Marktteilnehmer beobachten den Titel vor allem wegen seiner Rolle im digitalen Wandel des europäischen Gesundheitsmarktes. Der Übergang von klassischen Apotheken zu Online-Plattformen bietet strukturelle Chancen, wird jedoch durch regulatorische Hürden erschwert.

Langfristiger Abwärtsdruck belastet Bewertung

Auf Jahressicht verlor der Titel rund 62 Prozent an Wert. Seit dem 52-Wochen-Hoch bei 128,70 Euro hat sich der Börsenwert auf aktuell rund 945 Millionen Euro mehr als halbiert.

Die Skepsis am Markt rührt vor allem von der Profitabilität her. Während der Umsatz wächst, belasten hohe Investitionen und Anpassungen bei den Erstattungsregeln für Medikamente die Ertragskraft.

Herausforderungen bei der Profitabilität

Das Unternehmen weist aktuell einen Jahresumsatz von 3,07 Milliarden Euro aus. Das Ergebnis je Aktie liegt derweil bei minus 1,87 Euro, während der freie Cashflow mit 108 Millionen Euro im negativen Bereich rangiert.

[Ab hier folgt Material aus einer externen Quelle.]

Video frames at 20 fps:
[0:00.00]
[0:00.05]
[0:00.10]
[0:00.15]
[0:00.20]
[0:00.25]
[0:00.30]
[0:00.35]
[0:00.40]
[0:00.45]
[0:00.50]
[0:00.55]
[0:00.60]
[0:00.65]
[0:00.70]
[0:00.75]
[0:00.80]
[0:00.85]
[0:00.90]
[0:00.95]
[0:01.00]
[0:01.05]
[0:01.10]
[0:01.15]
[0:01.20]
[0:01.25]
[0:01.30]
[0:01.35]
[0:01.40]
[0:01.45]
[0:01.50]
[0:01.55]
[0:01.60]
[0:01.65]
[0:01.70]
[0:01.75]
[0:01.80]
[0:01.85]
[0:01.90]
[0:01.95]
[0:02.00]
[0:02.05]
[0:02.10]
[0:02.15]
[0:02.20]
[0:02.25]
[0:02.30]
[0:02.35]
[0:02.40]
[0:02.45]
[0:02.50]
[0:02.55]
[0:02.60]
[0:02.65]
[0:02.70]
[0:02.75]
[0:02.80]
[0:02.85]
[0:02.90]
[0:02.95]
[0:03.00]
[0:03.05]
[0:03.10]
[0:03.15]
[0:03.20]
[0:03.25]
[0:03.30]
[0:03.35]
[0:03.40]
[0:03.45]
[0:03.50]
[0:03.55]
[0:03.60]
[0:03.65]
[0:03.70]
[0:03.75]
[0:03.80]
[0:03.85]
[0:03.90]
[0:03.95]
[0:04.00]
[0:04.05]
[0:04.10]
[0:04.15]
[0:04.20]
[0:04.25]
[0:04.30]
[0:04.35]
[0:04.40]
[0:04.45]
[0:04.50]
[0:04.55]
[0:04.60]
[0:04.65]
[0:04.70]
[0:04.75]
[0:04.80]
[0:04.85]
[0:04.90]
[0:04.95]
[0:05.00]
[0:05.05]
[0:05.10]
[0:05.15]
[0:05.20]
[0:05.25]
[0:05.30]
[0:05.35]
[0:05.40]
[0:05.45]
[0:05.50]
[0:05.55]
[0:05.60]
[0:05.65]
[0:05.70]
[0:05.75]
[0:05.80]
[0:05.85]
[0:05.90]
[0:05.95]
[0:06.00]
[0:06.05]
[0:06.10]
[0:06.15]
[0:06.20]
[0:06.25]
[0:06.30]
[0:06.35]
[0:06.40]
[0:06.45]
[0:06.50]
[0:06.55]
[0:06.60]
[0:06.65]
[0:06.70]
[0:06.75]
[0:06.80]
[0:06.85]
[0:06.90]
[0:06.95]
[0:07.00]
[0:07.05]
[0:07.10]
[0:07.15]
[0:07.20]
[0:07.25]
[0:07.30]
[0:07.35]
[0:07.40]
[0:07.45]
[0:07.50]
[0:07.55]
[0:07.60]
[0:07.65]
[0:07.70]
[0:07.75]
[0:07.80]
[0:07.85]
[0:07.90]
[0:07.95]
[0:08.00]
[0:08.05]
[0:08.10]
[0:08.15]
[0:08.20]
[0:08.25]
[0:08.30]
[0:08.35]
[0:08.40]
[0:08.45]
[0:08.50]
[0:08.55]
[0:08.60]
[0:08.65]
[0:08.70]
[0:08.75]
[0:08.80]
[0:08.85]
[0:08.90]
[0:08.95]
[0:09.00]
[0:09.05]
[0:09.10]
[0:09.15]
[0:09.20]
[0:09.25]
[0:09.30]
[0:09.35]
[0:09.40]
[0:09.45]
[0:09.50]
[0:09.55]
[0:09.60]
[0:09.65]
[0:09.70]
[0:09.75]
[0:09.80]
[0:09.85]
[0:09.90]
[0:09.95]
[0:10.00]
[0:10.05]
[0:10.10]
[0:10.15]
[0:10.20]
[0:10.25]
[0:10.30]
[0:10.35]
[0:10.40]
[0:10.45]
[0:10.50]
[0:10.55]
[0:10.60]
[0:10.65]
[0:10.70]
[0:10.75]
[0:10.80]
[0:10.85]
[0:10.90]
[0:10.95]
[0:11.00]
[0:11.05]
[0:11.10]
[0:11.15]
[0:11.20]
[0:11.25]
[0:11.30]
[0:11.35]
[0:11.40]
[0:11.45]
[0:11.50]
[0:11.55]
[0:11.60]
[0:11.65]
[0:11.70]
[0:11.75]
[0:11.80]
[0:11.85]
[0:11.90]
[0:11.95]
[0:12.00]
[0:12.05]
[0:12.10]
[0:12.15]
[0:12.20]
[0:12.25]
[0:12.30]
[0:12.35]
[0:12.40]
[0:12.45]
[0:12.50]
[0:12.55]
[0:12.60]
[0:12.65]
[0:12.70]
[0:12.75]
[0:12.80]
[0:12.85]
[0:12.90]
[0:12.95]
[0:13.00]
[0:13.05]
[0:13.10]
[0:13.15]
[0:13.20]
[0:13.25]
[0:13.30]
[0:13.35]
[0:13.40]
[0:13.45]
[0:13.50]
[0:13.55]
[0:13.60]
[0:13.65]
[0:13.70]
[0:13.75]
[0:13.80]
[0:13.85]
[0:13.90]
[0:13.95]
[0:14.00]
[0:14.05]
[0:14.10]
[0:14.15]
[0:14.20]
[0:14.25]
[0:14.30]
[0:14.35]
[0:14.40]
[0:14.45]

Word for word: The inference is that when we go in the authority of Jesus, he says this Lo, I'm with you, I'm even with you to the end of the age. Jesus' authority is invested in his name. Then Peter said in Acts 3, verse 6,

Analysten setzen das mediane Kursziel ungeachtet der aktuellen Verluste bei 74,28 Euro an. Ein technischer Indikator liefert einen Anhaltspunkt für die kommenden Tage: Der RSI von 30,6 signalisiert eine fast überverkaufte Marktlage. Damit rückt die Marke von 50 Euro als psychologische Hürde wieder in das Sichtfeld der Marktteilnehmer.